Committee:  Drs. Guozhu Dong, Advisor, Keke Chen, and Derek Doran

ABSTRACT:
Correlation analysis is a frequently used statistical measure to examine the relationship among variables in different practical applications. However, the traditional correlation analysis uses an overly simplistic method to do so. It measures how two variables are related in an application by examining only their relationship in the entire underlying data space. As a result, traditional correlation analysis may miss a strong correlation between those variables especially when that relationship exists in the small subpopulation of the larger data space. This is no longer acceptable and may lose a fair share of information in this era of Big Data which often contains highly diverse nature of data where data can differ in a noticeable manner within the same application.
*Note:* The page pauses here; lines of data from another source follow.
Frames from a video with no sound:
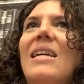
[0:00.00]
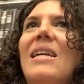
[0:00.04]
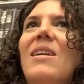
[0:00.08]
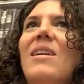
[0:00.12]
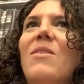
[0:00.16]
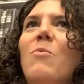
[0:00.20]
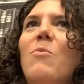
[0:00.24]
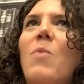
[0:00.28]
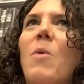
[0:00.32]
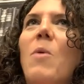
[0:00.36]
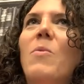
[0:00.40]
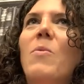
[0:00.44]

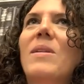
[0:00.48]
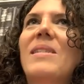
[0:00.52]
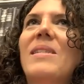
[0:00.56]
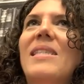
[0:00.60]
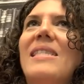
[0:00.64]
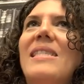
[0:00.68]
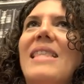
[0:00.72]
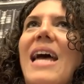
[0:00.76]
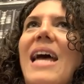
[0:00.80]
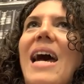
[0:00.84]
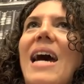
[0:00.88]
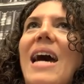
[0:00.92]
what was
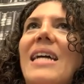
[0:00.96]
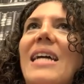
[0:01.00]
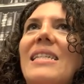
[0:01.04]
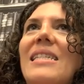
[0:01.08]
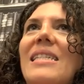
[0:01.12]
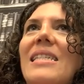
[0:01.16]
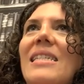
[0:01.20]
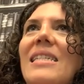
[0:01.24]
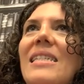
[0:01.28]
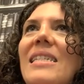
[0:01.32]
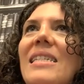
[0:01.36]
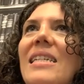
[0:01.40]
that
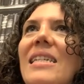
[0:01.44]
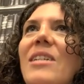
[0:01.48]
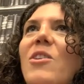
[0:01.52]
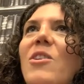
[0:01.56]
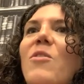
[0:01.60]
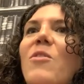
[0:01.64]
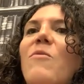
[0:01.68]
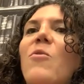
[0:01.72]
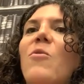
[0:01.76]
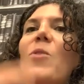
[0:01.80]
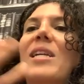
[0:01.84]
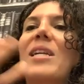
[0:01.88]
inner
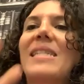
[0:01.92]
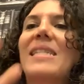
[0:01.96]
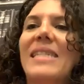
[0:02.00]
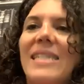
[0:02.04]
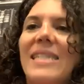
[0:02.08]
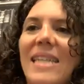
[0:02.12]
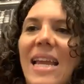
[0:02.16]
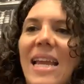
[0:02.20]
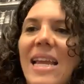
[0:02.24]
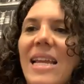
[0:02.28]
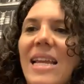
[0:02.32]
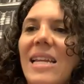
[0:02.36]
voice
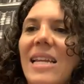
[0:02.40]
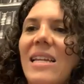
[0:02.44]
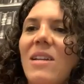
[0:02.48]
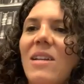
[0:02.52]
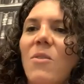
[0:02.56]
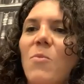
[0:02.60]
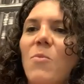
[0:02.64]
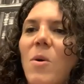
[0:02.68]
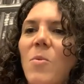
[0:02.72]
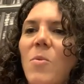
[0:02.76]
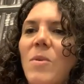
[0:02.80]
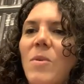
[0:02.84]
saying?
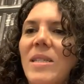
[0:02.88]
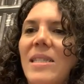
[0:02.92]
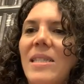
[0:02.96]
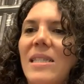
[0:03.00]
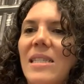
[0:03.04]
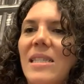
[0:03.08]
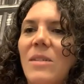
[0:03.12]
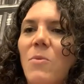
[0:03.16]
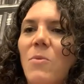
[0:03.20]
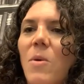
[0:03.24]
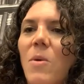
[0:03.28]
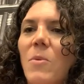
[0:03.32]
What
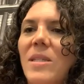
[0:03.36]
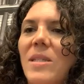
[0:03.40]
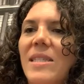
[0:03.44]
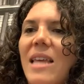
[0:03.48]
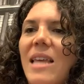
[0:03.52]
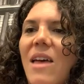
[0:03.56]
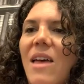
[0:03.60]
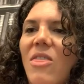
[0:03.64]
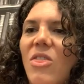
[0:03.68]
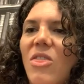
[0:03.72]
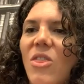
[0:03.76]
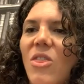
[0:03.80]
was
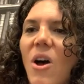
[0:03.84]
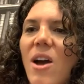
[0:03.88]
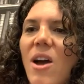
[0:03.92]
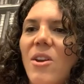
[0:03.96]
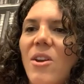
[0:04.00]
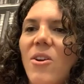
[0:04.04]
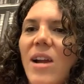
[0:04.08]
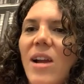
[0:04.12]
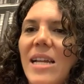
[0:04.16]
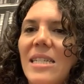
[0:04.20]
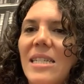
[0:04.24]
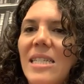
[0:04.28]
that thought
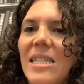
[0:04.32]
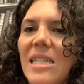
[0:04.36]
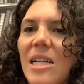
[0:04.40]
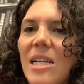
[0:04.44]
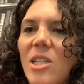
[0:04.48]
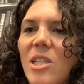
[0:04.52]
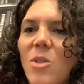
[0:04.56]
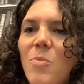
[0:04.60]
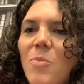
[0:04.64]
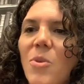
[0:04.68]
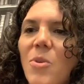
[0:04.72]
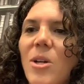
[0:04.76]
or idea
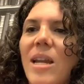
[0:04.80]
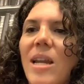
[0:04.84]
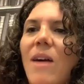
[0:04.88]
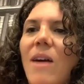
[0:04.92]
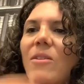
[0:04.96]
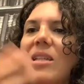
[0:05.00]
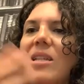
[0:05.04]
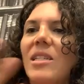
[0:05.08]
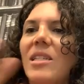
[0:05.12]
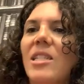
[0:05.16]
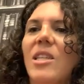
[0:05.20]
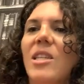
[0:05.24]
you put out
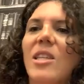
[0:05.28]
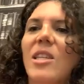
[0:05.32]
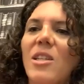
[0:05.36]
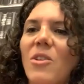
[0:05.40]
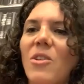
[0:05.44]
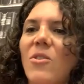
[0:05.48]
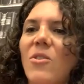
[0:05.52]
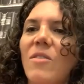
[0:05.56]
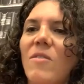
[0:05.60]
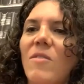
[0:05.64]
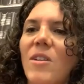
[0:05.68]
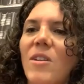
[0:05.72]
into the
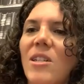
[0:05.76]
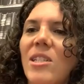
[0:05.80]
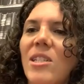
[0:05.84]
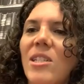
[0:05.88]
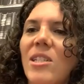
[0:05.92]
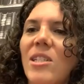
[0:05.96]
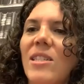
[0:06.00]
universe?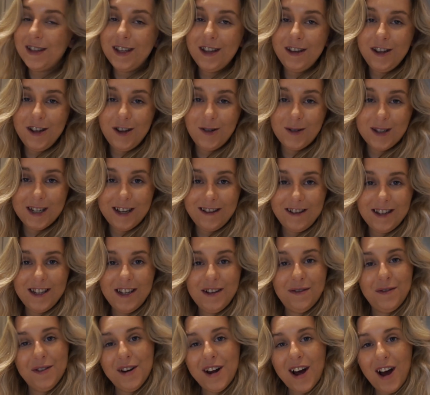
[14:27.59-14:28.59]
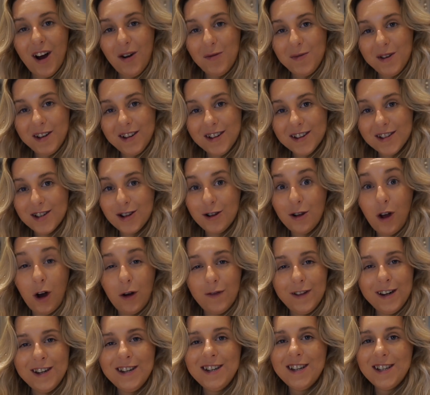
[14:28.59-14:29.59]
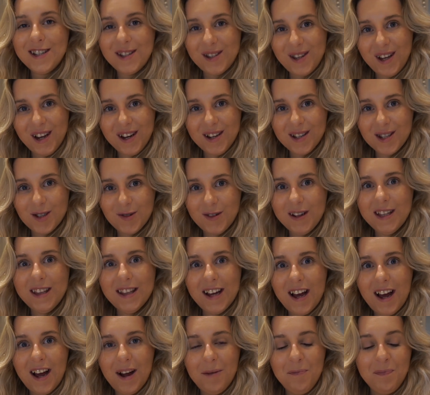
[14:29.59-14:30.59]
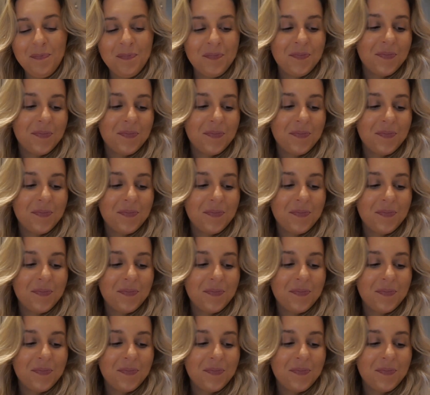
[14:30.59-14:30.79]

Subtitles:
in the utility for now because a lot of Indy's things are in there.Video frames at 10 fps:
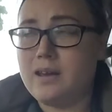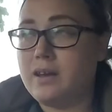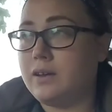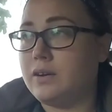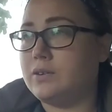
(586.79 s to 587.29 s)

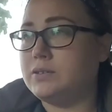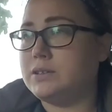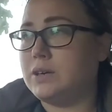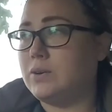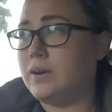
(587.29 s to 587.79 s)
you know,
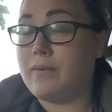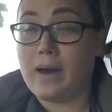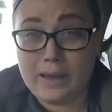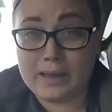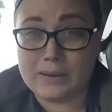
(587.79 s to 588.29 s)
so if I
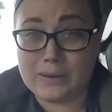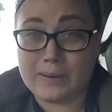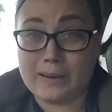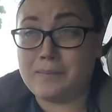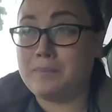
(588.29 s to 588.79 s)
can do it
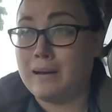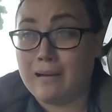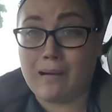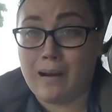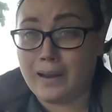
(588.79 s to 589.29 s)
and be
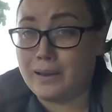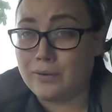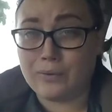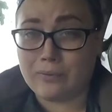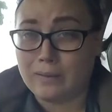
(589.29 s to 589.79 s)
alright, you're
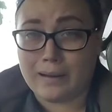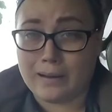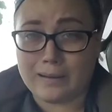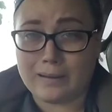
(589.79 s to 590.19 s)
fine.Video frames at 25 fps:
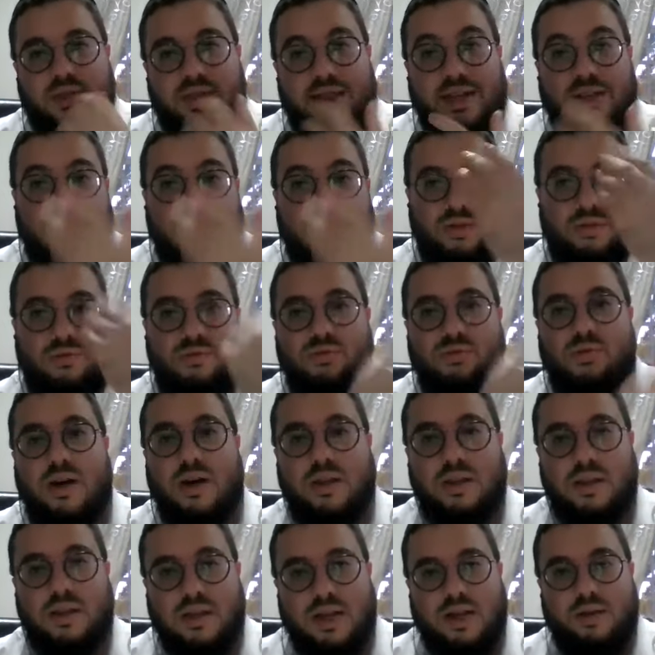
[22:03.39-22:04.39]
That's the
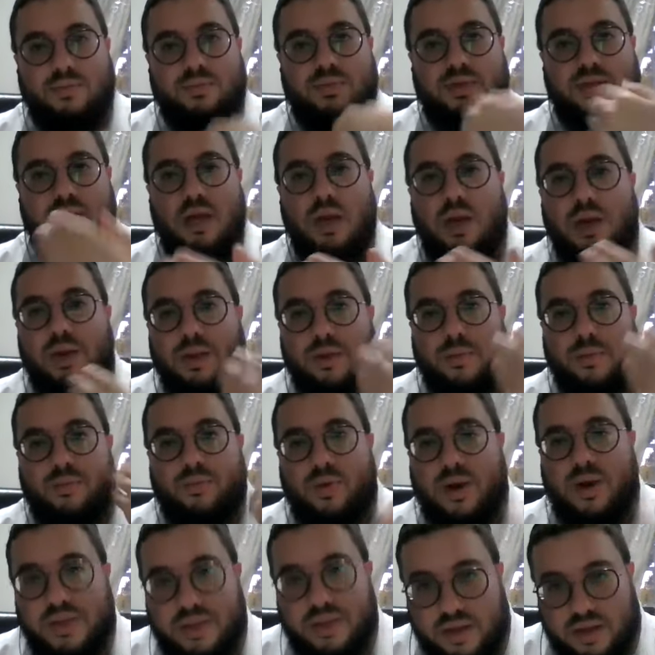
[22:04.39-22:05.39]
ruach that comes, the
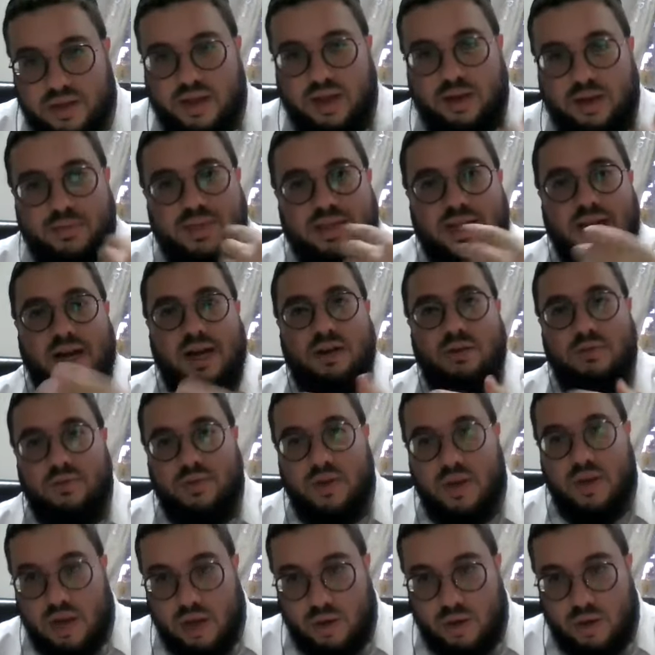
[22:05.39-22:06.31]
breath that comes out of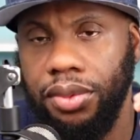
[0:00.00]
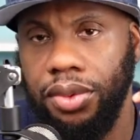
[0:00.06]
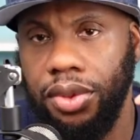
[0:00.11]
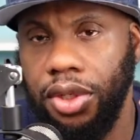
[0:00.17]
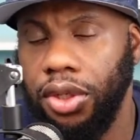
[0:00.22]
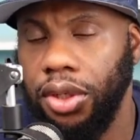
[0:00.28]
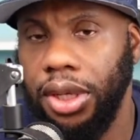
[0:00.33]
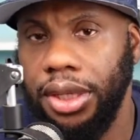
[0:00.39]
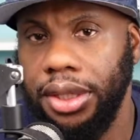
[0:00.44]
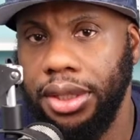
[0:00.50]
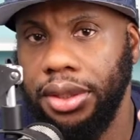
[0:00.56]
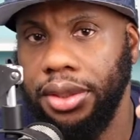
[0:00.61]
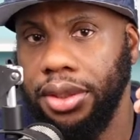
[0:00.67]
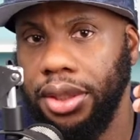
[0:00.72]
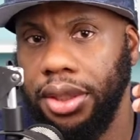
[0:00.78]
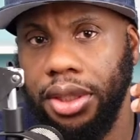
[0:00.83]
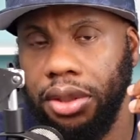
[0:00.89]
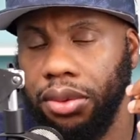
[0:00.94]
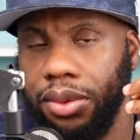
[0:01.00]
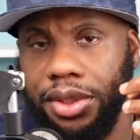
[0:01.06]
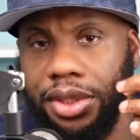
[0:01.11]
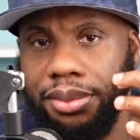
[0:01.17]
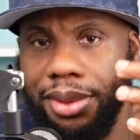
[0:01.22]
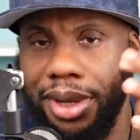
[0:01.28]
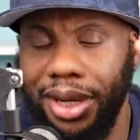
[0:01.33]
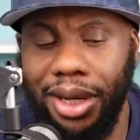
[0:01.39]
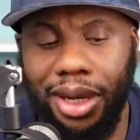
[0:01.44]
You know, I didn't think it was a
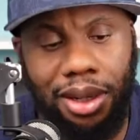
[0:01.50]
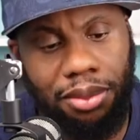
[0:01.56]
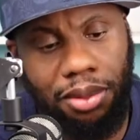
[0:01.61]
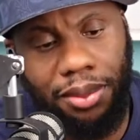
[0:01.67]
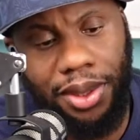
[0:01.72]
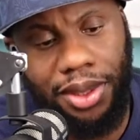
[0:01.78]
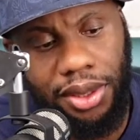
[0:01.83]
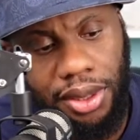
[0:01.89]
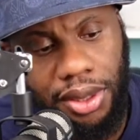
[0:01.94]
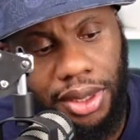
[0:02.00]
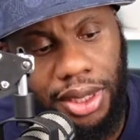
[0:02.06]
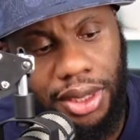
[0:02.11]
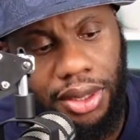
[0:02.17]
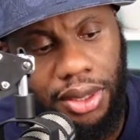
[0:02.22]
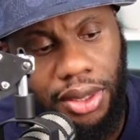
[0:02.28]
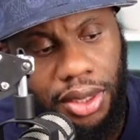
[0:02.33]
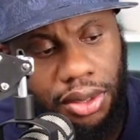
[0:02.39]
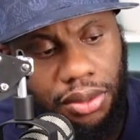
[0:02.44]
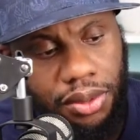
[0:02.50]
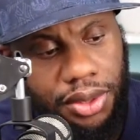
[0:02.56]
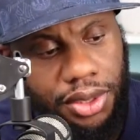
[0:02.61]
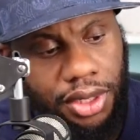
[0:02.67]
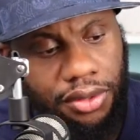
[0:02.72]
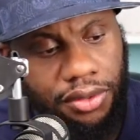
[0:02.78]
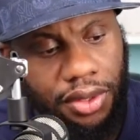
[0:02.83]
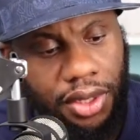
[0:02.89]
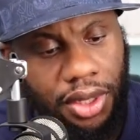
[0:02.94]
bad album at
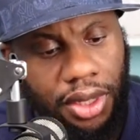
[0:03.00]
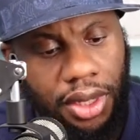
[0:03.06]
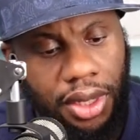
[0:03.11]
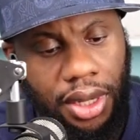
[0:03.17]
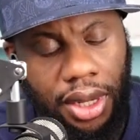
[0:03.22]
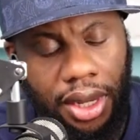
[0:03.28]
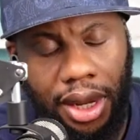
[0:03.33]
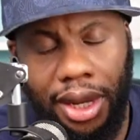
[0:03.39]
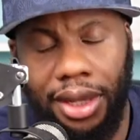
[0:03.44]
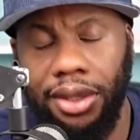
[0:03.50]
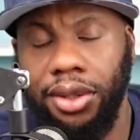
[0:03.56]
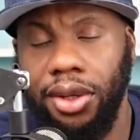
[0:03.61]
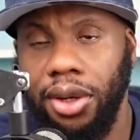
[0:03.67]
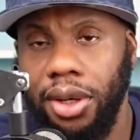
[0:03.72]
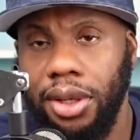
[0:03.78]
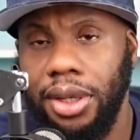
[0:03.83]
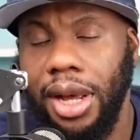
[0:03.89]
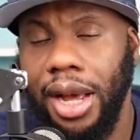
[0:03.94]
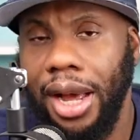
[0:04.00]
all.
To remedy this situation, we are introducing a new approach called Conditional Correlation Analysis (CCR) in this thesis. Instead of computing the correlation among variables in the entire data space, this approach first divides the entire data space into multiple subpopulations using patterns. It then computes the correlation for each subpopulation and identifies the subpopulation which is highly different (in term of correlation strength) from the global population.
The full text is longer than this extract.